[Stored entries]
=======

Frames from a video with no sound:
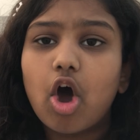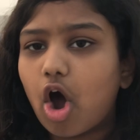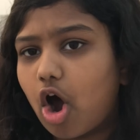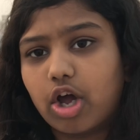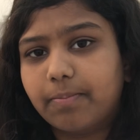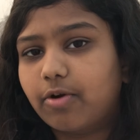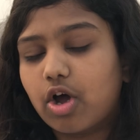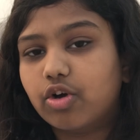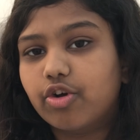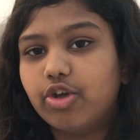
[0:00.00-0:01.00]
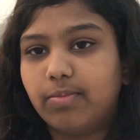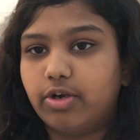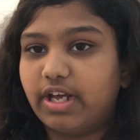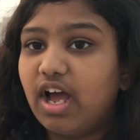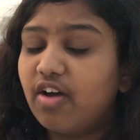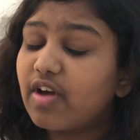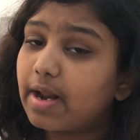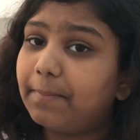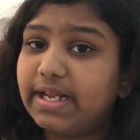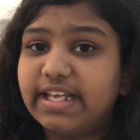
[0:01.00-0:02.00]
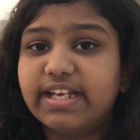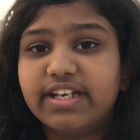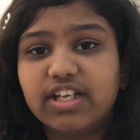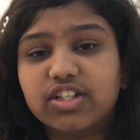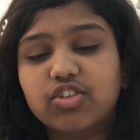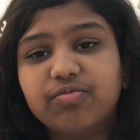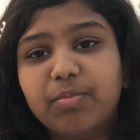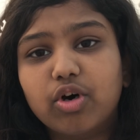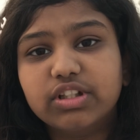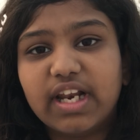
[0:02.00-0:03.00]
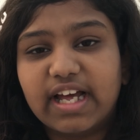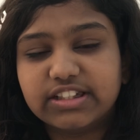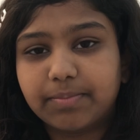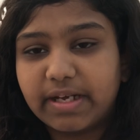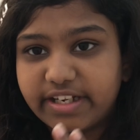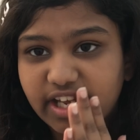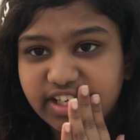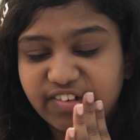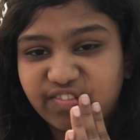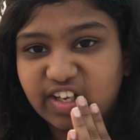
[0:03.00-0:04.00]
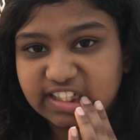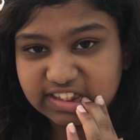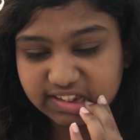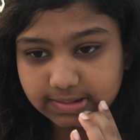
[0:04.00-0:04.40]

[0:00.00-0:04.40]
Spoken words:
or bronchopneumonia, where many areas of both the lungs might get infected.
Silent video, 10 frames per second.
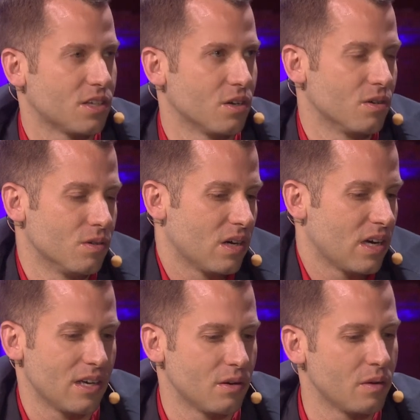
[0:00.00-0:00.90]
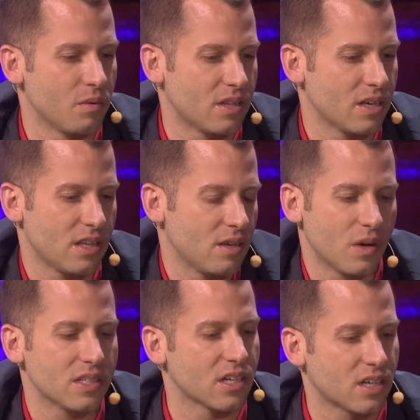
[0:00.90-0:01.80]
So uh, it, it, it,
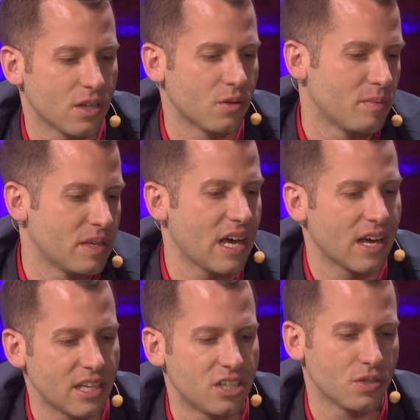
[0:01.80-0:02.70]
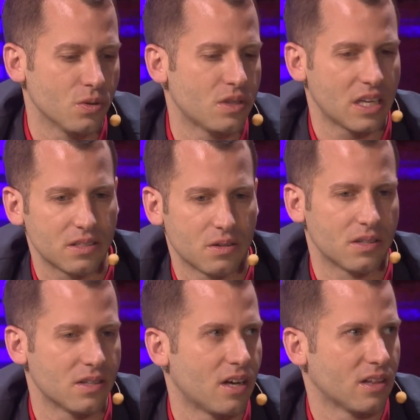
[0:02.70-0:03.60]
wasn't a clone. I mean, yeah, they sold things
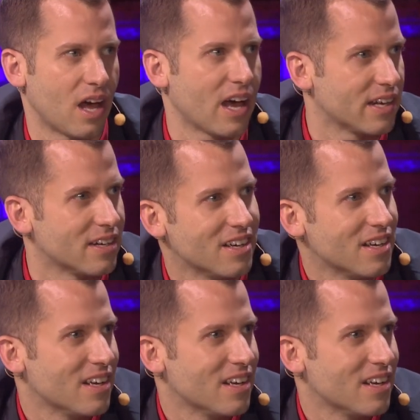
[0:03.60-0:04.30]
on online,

=======

YOUR OBJECTIVE -> Counting every line of the records above that has the word "video", state the total and give nothing besides it.

TASK ANSWER -> 2